L’opinione dell’italiano della Linke

Damiano Valgolio, eletto per la Linke come deputato regionale alla camera a Berlino, resta cautamente ottimista: “Quello che sta accadendo non sono buone notizie perché Amira Mohamed Ali ha fatto un ottimo lavoro negli ultimi anni. Ora è importantissimo che tutti noi facciamo di tutto per tenere insieme le varie anime del partito ed evitare una scissione”.
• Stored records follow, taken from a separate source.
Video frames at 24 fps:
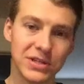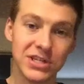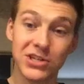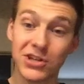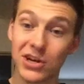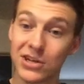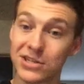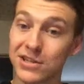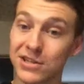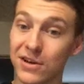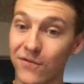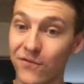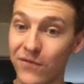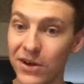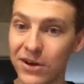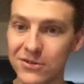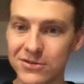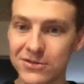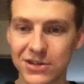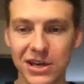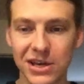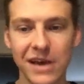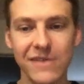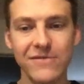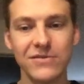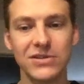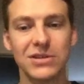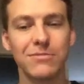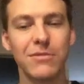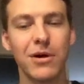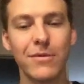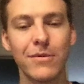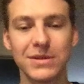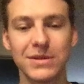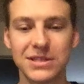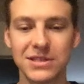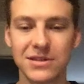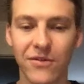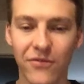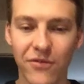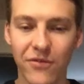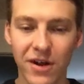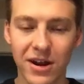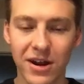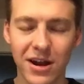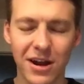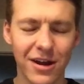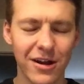Justin Fields gave you some moments as
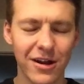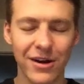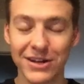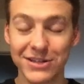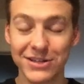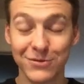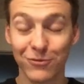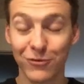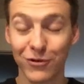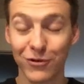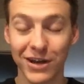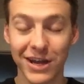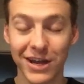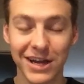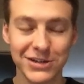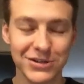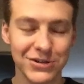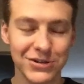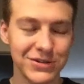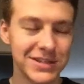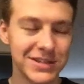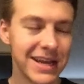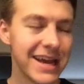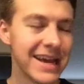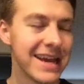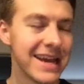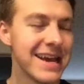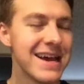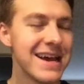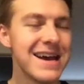a rookie, I should say.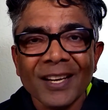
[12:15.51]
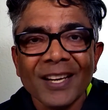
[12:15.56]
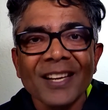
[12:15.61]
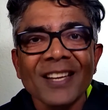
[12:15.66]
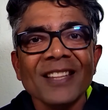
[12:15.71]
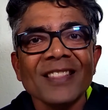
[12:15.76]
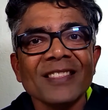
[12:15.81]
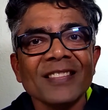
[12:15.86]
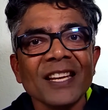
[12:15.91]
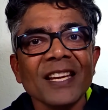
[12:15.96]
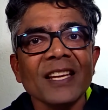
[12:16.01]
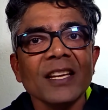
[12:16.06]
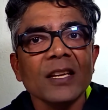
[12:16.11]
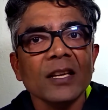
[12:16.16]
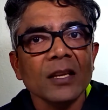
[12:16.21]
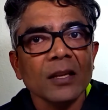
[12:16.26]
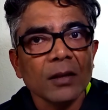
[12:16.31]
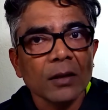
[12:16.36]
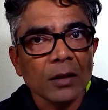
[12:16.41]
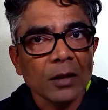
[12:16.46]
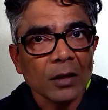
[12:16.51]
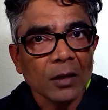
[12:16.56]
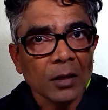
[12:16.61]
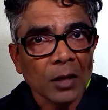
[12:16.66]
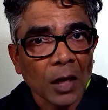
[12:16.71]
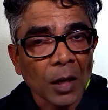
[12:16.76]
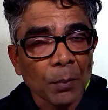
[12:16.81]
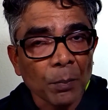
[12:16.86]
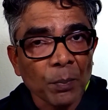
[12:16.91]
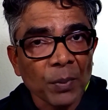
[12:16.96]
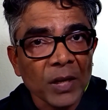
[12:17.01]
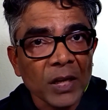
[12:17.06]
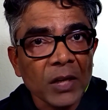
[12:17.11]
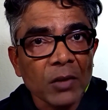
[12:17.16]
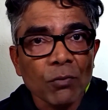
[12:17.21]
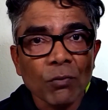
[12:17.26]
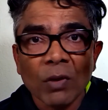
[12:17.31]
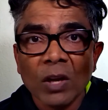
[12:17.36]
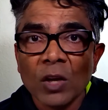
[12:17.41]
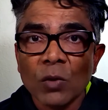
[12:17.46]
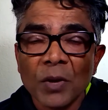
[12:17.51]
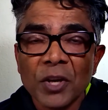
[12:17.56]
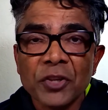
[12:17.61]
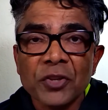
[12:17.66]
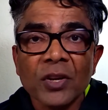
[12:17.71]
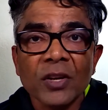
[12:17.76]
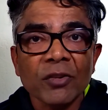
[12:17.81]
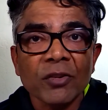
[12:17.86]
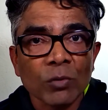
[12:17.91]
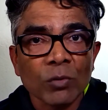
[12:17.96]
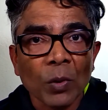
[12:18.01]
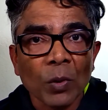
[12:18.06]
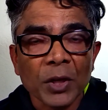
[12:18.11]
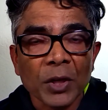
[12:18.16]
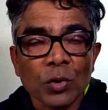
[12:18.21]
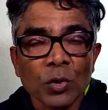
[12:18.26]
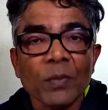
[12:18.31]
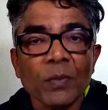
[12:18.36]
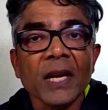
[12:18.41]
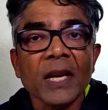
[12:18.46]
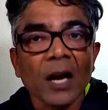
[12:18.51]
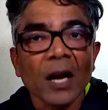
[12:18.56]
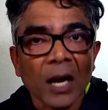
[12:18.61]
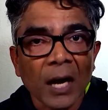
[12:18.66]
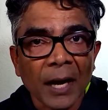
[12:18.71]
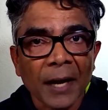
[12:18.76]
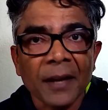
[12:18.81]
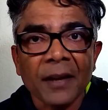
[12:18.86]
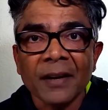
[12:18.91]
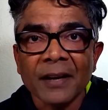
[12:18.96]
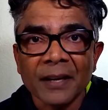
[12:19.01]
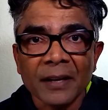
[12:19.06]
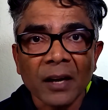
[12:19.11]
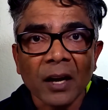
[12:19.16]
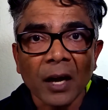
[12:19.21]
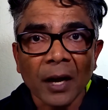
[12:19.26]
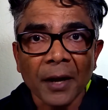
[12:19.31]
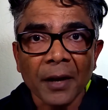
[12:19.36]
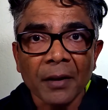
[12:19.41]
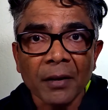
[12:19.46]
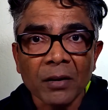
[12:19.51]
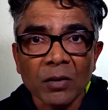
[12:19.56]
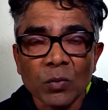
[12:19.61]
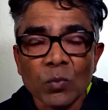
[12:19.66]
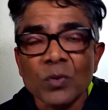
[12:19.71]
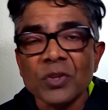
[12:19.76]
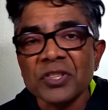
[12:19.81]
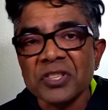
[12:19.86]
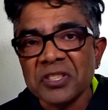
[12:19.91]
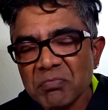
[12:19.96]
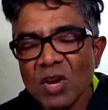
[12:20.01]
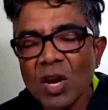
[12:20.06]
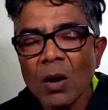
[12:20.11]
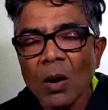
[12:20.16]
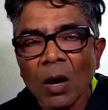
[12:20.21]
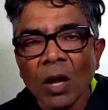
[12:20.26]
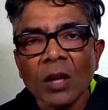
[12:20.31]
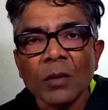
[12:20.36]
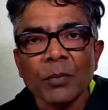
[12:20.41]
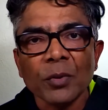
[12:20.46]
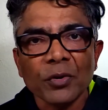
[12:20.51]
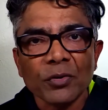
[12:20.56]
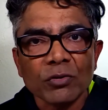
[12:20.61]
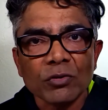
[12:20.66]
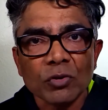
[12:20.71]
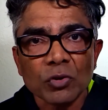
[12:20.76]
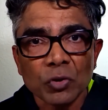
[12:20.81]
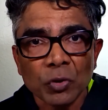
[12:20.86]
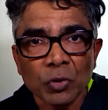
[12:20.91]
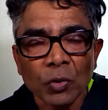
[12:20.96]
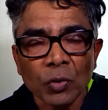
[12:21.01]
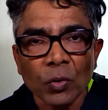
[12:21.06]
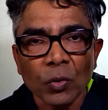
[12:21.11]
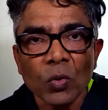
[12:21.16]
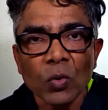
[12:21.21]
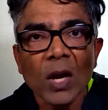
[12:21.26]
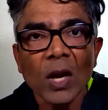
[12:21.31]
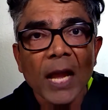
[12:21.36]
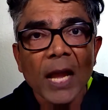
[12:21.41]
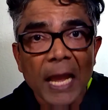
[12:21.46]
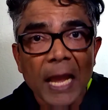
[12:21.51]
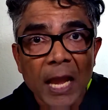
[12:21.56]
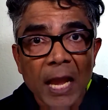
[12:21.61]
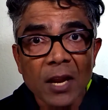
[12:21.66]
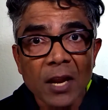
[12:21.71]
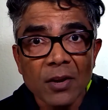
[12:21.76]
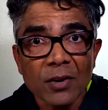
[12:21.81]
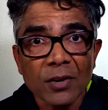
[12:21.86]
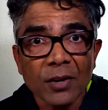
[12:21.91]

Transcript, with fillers: the company valuation is going to be higher and higher, which is almost true. And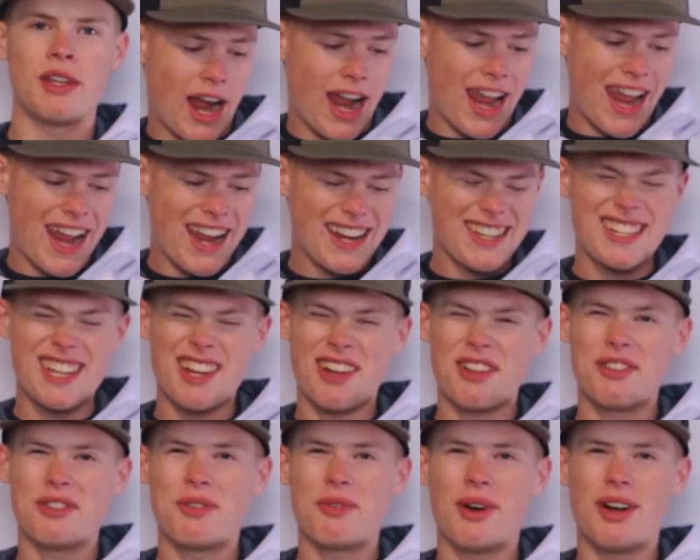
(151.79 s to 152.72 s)
I hate to get
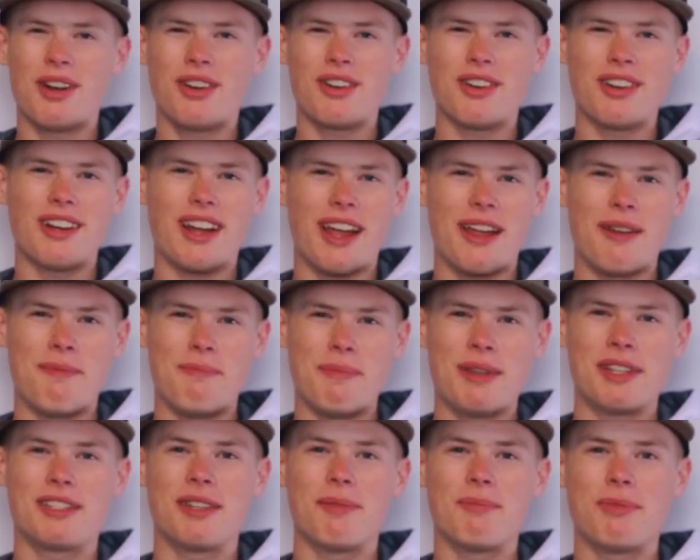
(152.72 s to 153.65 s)
on the water and
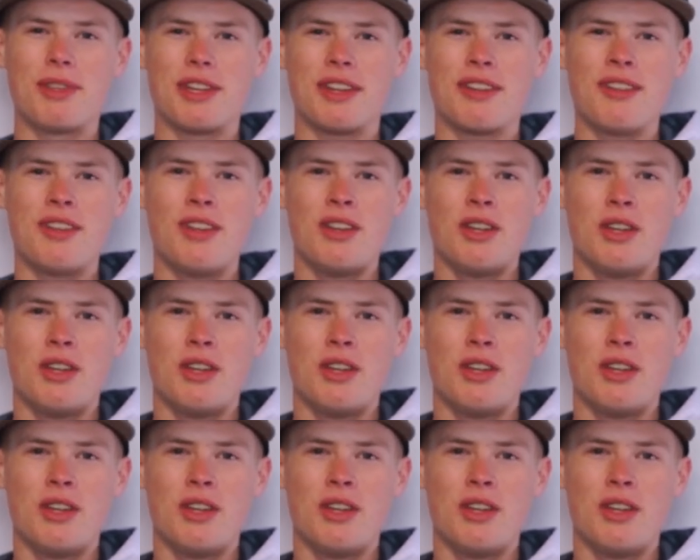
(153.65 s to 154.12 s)
miss something.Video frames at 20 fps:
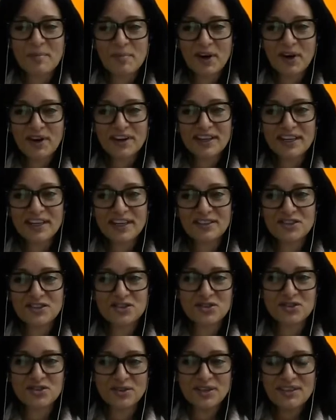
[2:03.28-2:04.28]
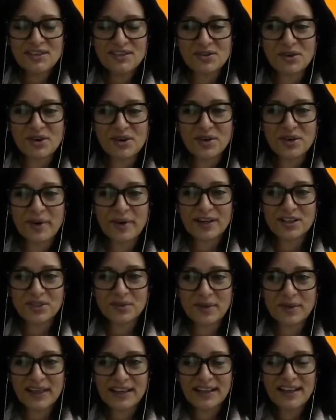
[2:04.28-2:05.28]
a marketing student or
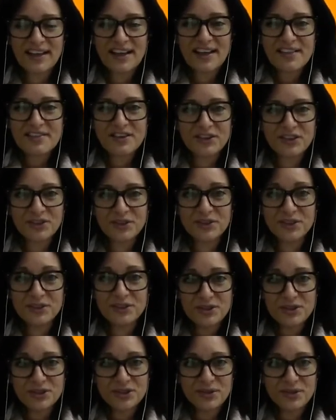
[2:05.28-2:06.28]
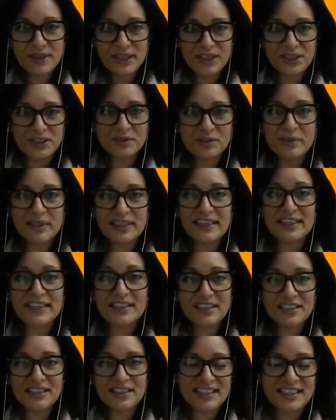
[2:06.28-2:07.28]
graduate that you're used to doing and you'll be
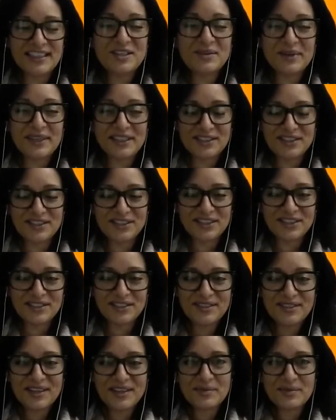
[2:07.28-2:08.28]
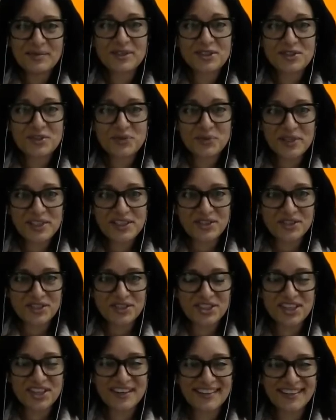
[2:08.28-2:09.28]
continuing to do, which is
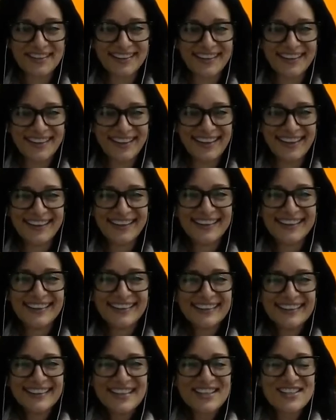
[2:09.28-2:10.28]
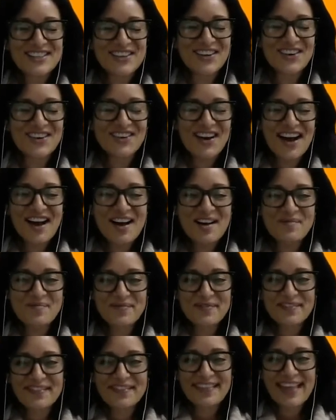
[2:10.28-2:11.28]
research. So
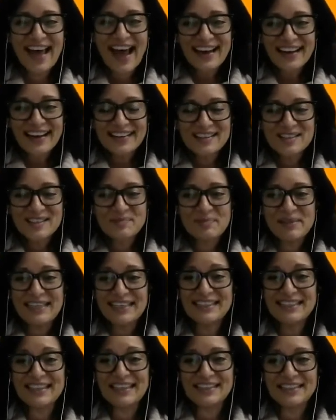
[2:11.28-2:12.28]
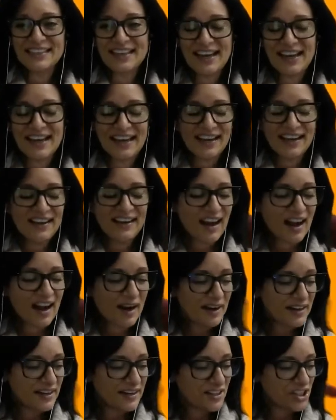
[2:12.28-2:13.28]
that is me today. I'm
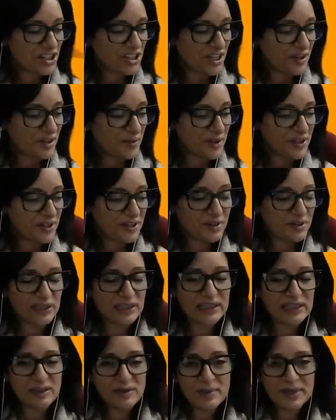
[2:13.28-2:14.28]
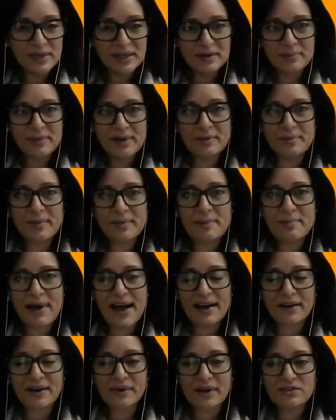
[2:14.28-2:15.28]
gonna share with you a little bit about my
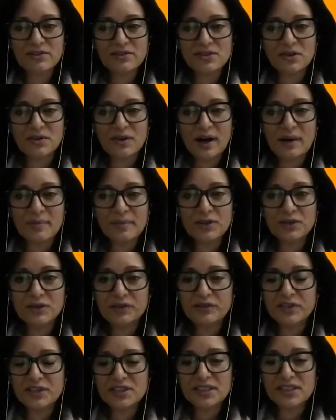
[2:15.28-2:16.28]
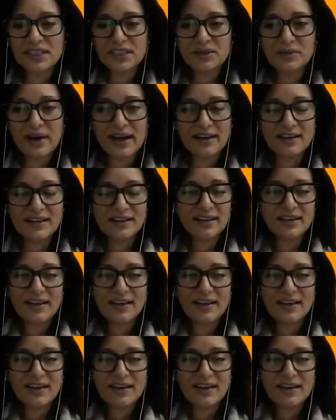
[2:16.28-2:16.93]
background. So I'm a university grad.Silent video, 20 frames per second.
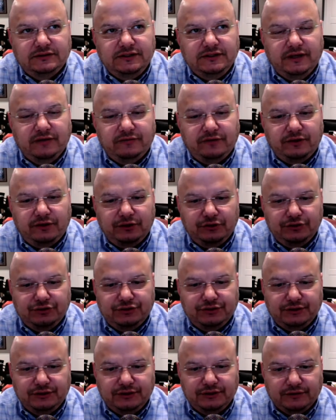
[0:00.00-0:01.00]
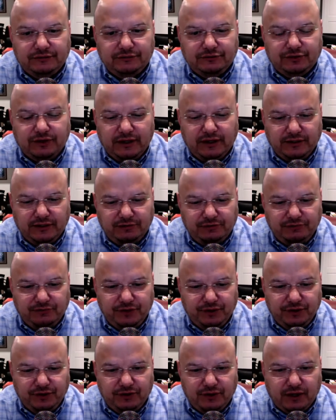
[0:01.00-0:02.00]
evolution of trying to
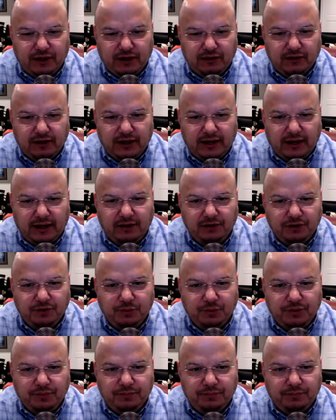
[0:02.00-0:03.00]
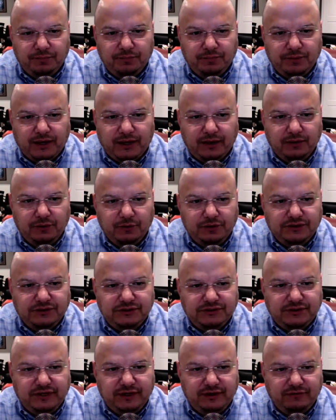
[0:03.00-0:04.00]
figure out how do we
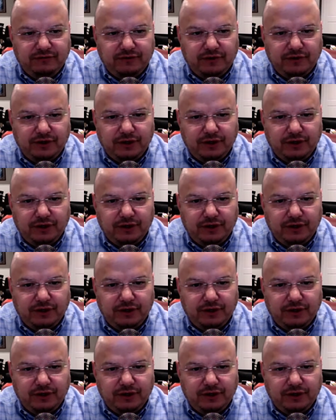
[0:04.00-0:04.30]
stay veryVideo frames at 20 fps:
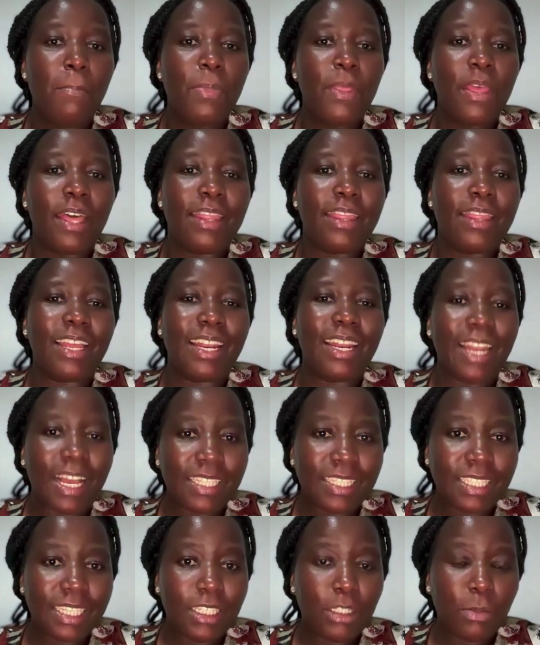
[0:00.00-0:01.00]
the
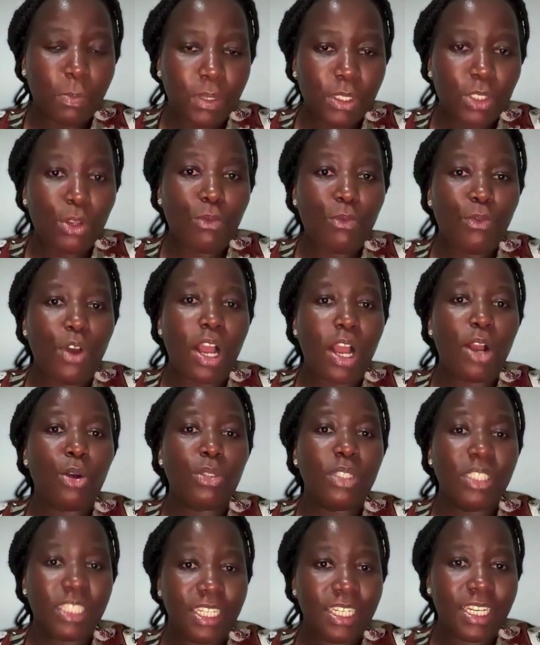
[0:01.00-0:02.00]
nascent piece of work on
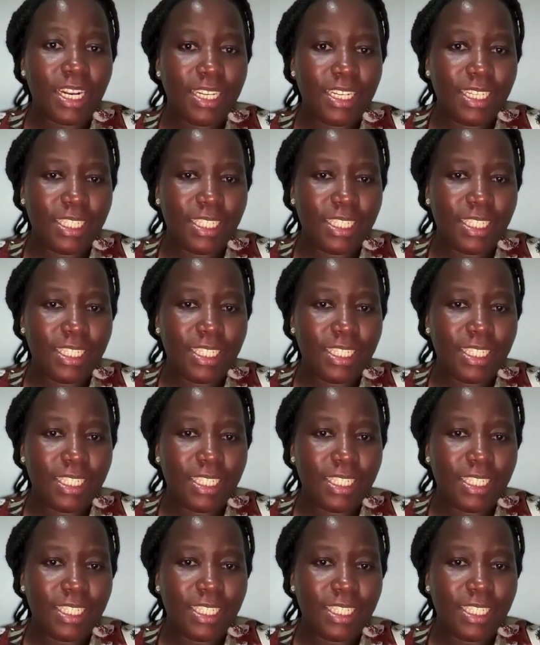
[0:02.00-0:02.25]
gender data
L’analisi di Gero Neugebauer

Secondo il noto politologo Gero Neugebauer. “La Linke non ha tenuto conto che da circa 10 anni agli occhi dei suoi sostenitori e dell'opinione pubblica è diventata un partito che non riesce più a vincere elezioni, che continua a lanciare appelli al governo su ciò che va fatto - ad esempio nel campo della politica sociale per quel che riguarda il salario minimo, ma che poi sta a guardare il successo che altri partiti - in questo caso la SPD,  ottengono negli stessi ambiti”. Neugebauer considera Sahra Wagenknecht un politico dall’ego molto pronunciato e al momento definisce la Linke “un partito consolidato, ma le manca quella vena populista che ha l'AfD. E in questo caso per "populista" si intende costruire un'opposizione tra i livelli politici e la popolazione”.